What you need to do: What you need to produce from the material below is an exact transcription of the lines from the one with "Video frames at" through the one with "[00:00:04.00 to 00:00:05.00]", both included, and no other line.

Records supplied:
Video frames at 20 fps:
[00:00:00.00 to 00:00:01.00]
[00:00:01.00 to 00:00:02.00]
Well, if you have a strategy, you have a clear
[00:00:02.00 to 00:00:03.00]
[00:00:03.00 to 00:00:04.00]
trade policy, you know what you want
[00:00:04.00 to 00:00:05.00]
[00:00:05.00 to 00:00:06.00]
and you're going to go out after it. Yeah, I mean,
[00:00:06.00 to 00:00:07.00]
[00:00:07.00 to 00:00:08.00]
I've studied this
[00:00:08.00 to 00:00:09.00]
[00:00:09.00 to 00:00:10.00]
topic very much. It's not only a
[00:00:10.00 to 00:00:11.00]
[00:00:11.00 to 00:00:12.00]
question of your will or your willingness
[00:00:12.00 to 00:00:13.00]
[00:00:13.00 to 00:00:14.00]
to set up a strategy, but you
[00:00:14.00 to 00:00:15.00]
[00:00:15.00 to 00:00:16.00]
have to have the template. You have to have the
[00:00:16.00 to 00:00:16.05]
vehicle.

---

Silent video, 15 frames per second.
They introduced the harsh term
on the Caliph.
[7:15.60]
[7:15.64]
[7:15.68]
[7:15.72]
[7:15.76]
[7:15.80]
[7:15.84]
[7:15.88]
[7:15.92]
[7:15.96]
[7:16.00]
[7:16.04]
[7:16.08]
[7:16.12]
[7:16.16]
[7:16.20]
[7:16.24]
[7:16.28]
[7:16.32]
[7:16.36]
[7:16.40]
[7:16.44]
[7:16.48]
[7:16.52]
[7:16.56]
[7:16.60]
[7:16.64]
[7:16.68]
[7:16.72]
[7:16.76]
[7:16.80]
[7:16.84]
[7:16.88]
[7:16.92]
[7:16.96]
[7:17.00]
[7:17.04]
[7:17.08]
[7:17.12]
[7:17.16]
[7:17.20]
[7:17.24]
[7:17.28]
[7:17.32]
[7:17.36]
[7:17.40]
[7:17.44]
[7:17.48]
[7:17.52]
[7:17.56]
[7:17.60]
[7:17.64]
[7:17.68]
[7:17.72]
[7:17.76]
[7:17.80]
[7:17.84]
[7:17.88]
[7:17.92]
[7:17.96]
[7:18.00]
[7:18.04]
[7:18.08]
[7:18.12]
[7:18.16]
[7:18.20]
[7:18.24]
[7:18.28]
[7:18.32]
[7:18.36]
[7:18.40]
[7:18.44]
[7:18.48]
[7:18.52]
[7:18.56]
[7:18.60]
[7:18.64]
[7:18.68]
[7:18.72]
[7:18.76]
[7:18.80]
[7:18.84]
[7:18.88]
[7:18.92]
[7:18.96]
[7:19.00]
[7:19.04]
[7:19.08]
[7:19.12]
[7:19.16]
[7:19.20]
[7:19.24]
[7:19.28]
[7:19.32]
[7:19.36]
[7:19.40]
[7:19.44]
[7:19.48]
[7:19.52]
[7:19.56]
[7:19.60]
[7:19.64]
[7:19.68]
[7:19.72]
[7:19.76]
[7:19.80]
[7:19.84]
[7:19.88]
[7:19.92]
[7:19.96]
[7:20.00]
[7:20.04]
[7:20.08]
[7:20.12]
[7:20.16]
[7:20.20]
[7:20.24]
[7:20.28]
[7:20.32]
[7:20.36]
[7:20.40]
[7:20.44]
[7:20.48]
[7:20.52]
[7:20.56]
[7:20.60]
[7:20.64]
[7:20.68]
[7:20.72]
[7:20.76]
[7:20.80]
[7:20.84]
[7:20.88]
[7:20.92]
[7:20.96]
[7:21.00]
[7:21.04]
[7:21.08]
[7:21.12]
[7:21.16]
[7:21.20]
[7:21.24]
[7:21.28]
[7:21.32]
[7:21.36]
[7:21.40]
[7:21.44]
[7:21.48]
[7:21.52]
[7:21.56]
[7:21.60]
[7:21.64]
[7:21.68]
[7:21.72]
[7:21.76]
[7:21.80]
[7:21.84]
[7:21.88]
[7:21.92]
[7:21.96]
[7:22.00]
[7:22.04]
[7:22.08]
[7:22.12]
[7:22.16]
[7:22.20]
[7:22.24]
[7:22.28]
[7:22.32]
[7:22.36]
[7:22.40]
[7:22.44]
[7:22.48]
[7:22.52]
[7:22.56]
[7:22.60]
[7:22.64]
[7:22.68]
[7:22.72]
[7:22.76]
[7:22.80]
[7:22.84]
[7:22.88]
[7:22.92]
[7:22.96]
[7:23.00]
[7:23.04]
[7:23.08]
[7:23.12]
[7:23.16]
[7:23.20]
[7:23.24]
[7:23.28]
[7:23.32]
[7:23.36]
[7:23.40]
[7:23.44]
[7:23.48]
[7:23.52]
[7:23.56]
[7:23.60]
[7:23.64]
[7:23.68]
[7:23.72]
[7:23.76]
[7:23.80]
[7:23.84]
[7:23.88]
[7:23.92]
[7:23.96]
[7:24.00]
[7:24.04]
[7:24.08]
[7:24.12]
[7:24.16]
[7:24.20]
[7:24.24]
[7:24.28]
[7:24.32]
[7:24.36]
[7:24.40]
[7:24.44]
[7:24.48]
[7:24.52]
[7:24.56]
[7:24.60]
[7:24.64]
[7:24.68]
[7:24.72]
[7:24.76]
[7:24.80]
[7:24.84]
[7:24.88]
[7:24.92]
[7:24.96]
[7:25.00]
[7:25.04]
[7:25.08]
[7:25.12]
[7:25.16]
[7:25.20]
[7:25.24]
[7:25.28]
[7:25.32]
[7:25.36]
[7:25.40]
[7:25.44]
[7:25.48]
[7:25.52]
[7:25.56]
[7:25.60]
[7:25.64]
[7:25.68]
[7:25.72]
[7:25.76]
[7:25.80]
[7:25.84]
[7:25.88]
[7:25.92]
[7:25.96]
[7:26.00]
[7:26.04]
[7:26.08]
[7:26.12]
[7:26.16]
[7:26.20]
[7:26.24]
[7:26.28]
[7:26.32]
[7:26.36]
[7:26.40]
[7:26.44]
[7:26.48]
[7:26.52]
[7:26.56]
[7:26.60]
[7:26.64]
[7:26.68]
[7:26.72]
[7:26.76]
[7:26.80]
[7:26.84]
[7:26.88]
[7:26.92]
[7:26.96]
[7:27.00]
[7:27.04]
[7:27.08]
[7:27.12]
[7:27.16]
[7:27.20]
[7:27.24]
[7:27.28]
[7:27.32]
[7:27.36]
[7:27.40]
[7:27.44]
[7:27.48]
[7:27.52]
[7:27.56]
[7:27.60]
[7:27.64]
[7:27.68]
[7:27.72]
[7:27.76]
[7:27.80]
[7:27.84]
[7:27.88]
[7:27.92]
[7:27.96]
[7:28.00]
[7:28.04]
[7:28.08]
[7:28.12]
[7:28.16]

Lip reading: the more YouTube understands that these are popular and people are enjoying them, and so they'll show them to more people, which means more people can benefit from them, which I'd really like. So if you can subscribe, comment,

Answer to the exercise:
Video frames at 20 fps:
[00:00:00.00 to 00:00:01.00]
[00:00:01.00 to 00:00:02.00]
Well, if you have a strategy, you have a clear
[00:00:02.00 to 00:00:03.00]
[00:00:03.00 to 00:00:04.00]
trade policy, you know what you want
[00:00:04.00 to 00:00:05.00]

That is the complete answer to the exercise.